Assignment:
Look through the records below, and whenever a line contains "frames", copy it.

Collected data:
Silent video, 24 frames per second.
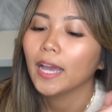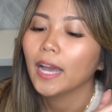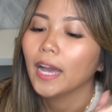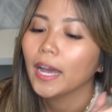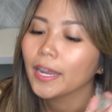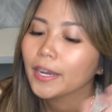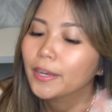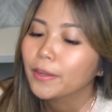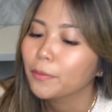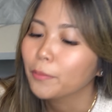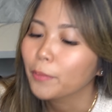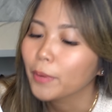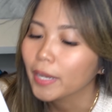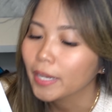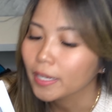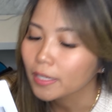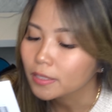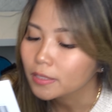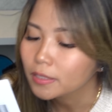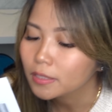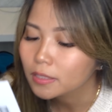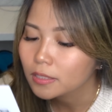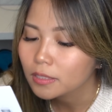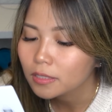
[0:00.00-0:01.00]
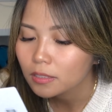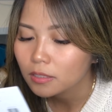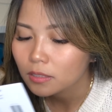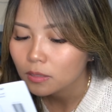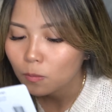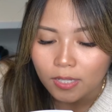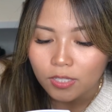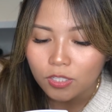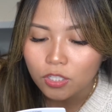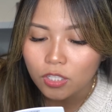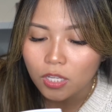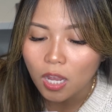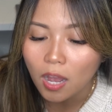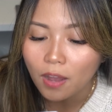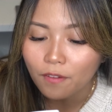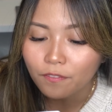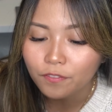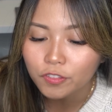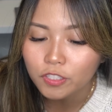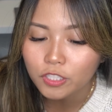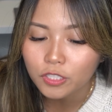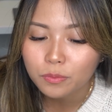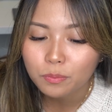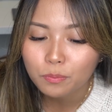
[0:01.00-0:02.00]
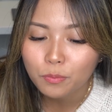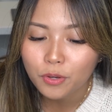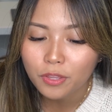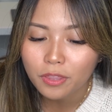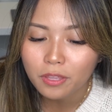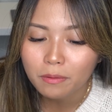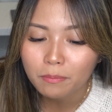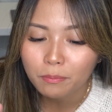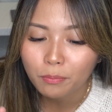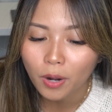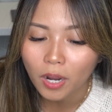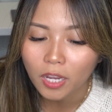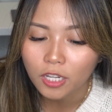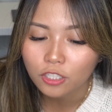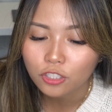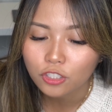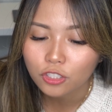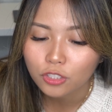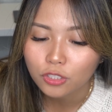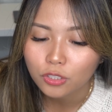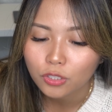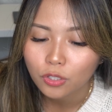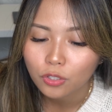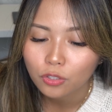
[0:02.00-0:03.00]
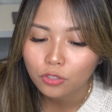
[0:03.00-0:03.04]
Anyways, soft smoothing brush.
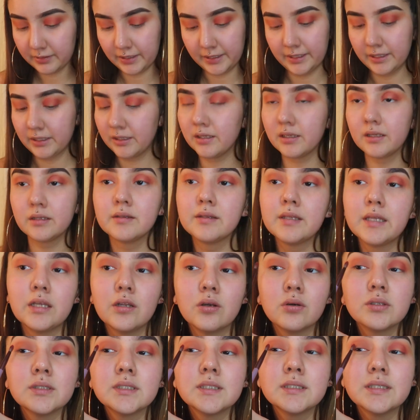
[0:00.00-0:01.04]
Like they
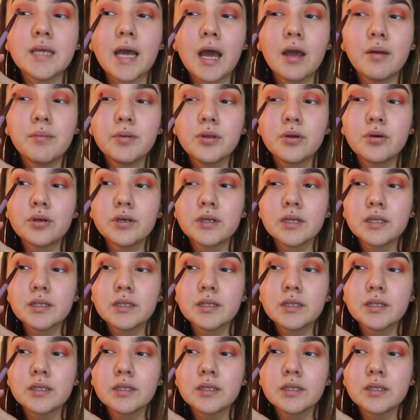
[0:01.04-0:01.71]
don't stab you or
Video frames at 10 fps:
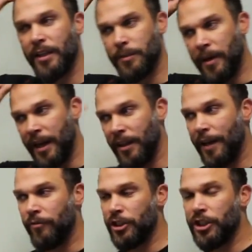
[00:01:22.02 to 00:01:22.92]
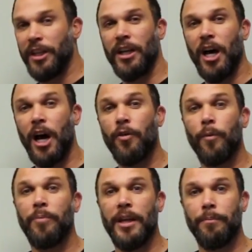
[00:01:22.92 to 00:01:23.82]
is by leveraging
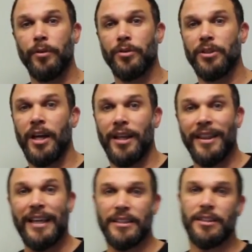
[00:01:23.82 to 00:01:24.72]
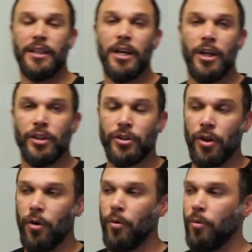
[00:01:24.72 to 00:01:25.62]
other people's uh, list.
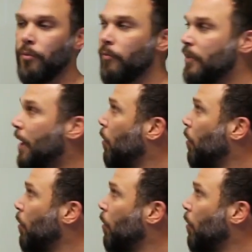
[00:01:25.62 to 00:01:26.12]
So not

Exercise response:
Silent video, 24 frames per second.
Video frames at 10 fps:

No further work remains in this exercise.